__BRIEF__
Beneath this instruction is a block of data; output from it exactly the lines that run from the one containing "[0:00.00-0:01.00]" through the one containing "[0:00.00-0:11.70]", inclusive.

__DATA FOR THE TASK__
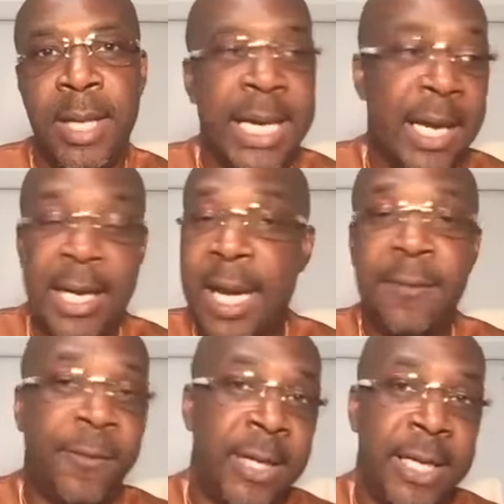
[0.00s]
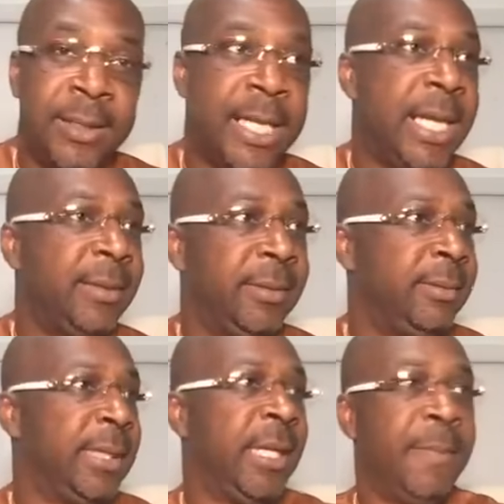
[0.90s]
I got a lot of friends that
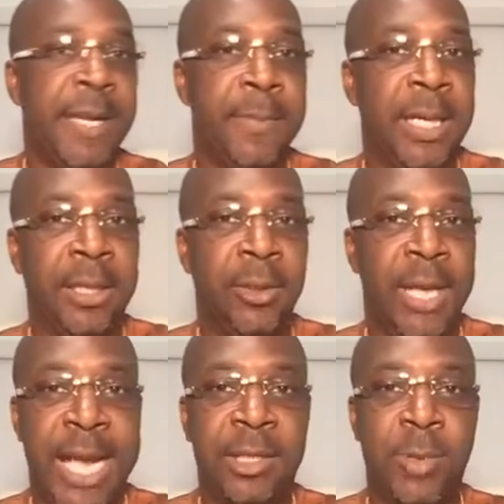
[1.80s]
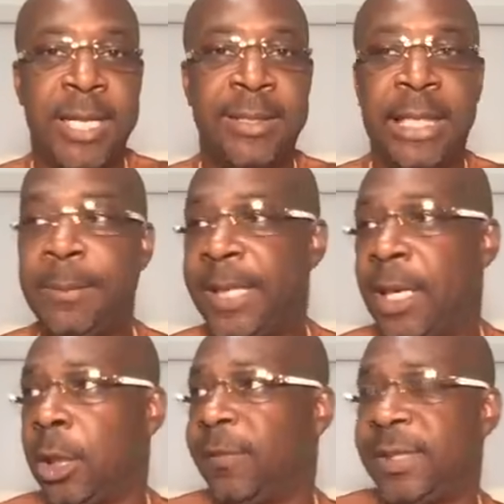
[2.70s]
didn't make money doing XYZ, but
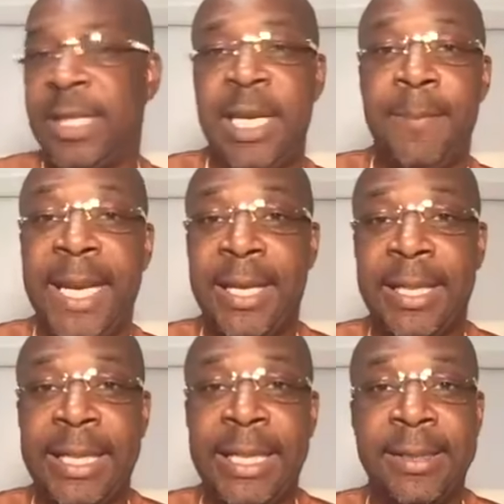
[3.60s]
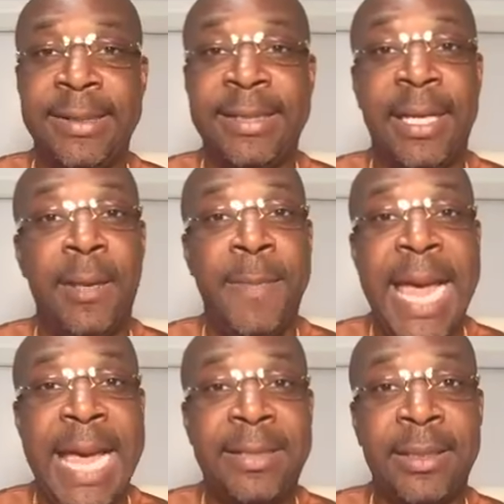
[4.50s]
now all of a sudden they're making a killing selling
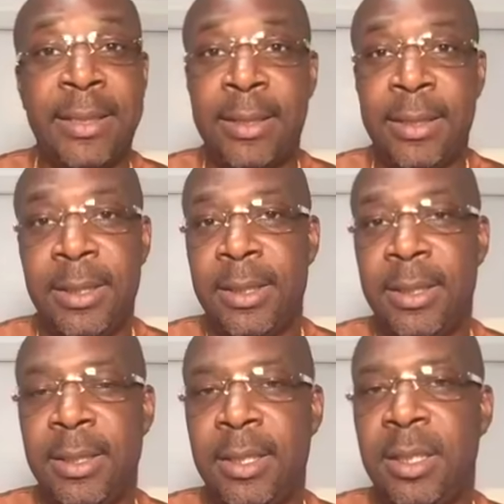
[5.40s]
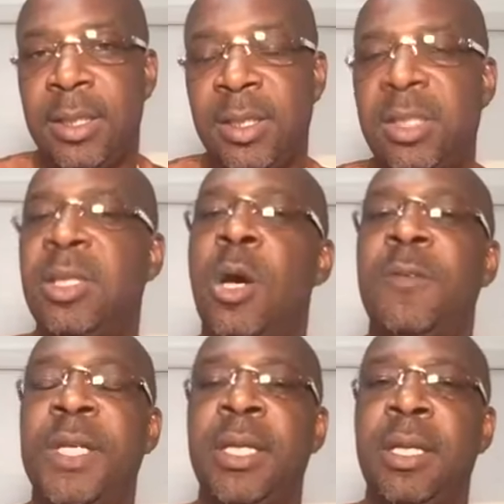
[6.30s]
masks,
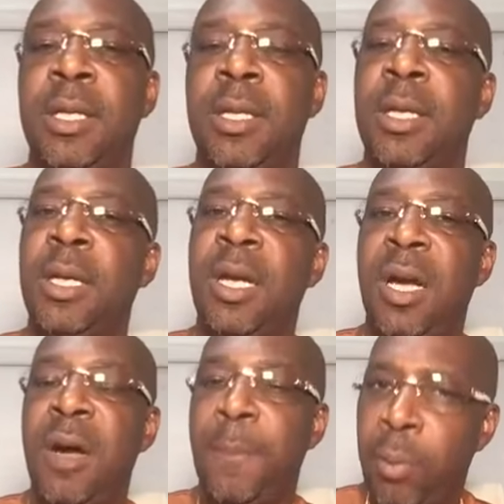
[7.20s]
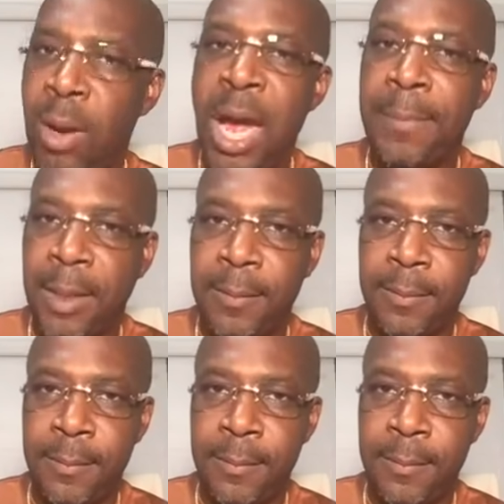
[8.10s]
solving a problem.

==

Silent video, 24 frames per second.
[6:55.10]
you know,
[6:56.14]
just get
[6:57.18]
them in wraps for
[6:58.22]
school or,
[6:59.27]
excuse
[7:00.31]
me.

...

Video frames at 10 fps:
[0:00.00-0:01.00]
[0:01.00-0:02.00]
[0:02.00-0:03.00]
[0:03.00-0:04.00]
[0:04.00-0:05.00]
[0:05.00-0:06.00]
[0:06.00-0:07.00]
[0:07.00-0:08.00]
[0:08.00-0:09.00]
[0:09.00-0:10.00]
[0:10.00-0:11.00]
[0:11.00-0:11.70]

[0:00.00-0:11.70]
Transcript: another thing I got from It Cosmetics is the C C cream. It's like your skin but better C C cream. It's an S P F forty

__WRITTEN ANSWER__
[0:00.00-0:01.00]
[0:01.00-0:02.00]
[0:02.00-0:03.00]
[0:03.00-0:04.00]
[0:04.00-0:05.00]
[0:05.00-0:06.00]
[0:06.00-0:07.00]
[0:07.00-0:08.00]
[0:08.00-0:09.00]
[0:09.00-0:10.00]
[0:10.00-0:11.00]
[0:11.00-0:11.70]

[0:00.00-0:11.70]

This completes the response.